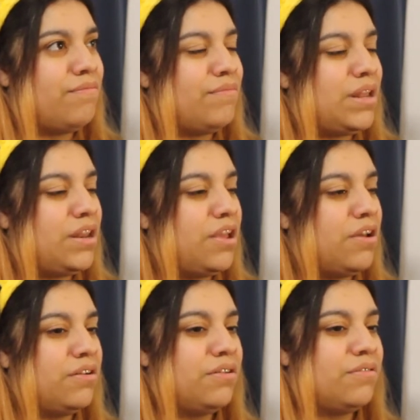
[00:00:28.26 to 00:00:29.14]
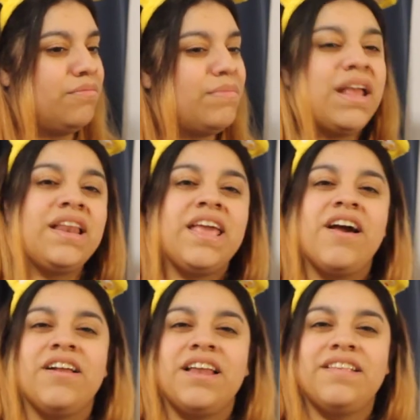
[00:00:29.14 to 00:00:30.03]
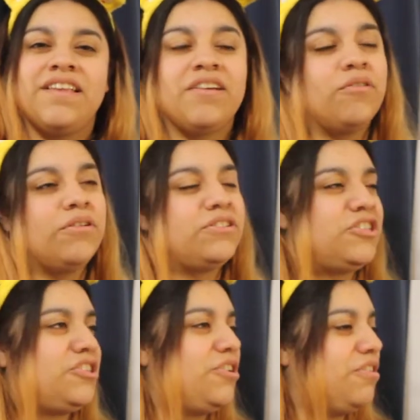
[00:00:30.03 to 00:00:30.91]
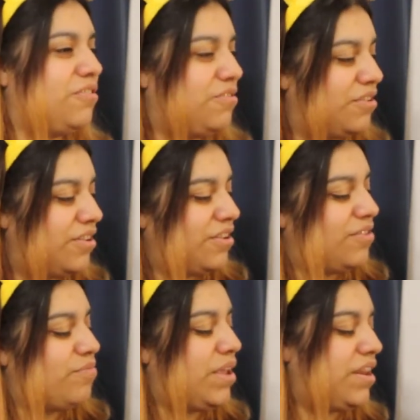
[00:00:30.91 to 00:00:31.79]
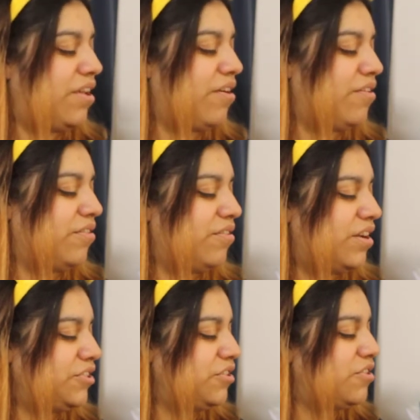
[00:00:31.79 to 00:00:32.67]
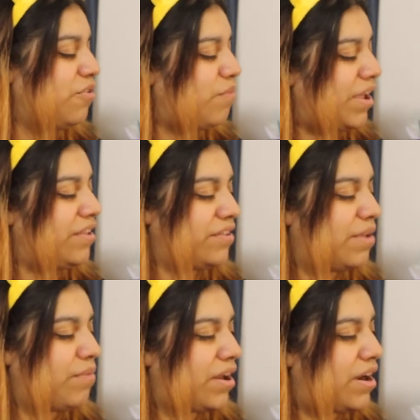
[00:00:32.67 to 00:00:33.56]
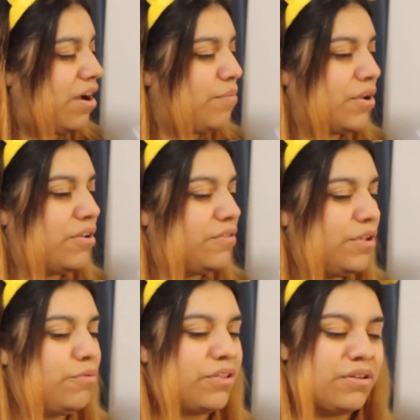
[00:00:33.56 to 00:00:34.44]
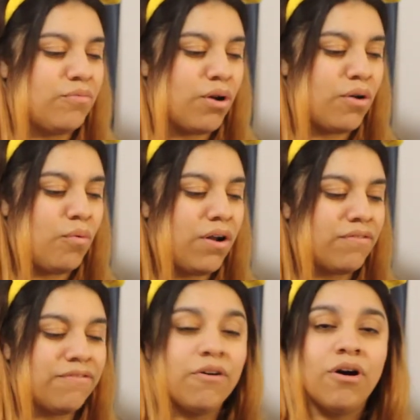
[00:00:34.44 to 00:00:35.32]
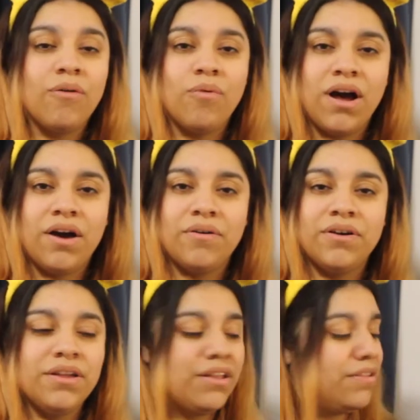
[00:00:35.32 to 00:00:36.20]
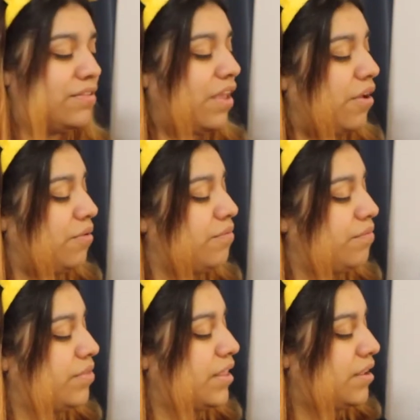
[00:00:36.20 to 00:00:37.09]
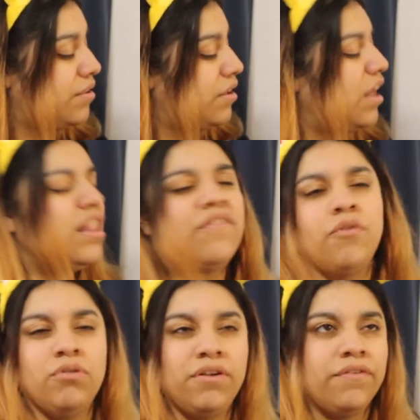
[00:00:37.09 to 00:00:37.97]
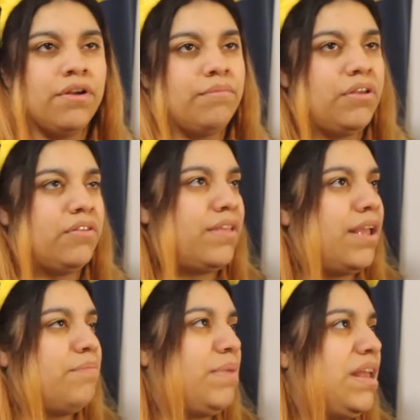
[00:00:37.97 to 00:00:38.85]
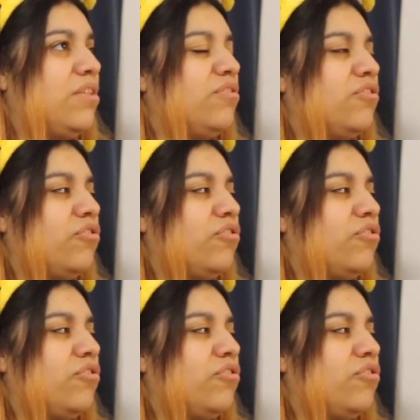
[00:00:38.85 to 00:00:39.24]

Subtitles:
Minhyun. That's it. Oh shoot. Minhyun. I should know by his name by now because he was in 101 for a while. So, I love all of them because they've been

## Instructions for the task
All lines from the one holding "[00:00:30.03 to 00:00:30.91]" through the last line of the entries, and nothing else, are to be output exactly; leave out the pictures.

## Result
[00:00:30.03 to 00:00:30.91]
[00:00:30.91 to 00:00:31.79]
[00:00:31.79 to 00:00:32.67]
[00:00:32.67 to 00:00:33.56]
[00:00:33.56 to 00:00:34.44]
[00:00:34.44 to 00:00:35.32]
[00:00:35.32 to 00:00:36.20]
[00:00:36.20 to 00:00:37.09]
[00:00:37.09 to 00:00:37.97]
[00:00:37.97 to 00:00:38.85]
[00:00:38.85 to 00:00:39.24]

Subtitles:
Minhyun. That's it. Oh shoot. Minhyun. I should know by his name by now because he was in 101 for a while. So, I love all of them because they've been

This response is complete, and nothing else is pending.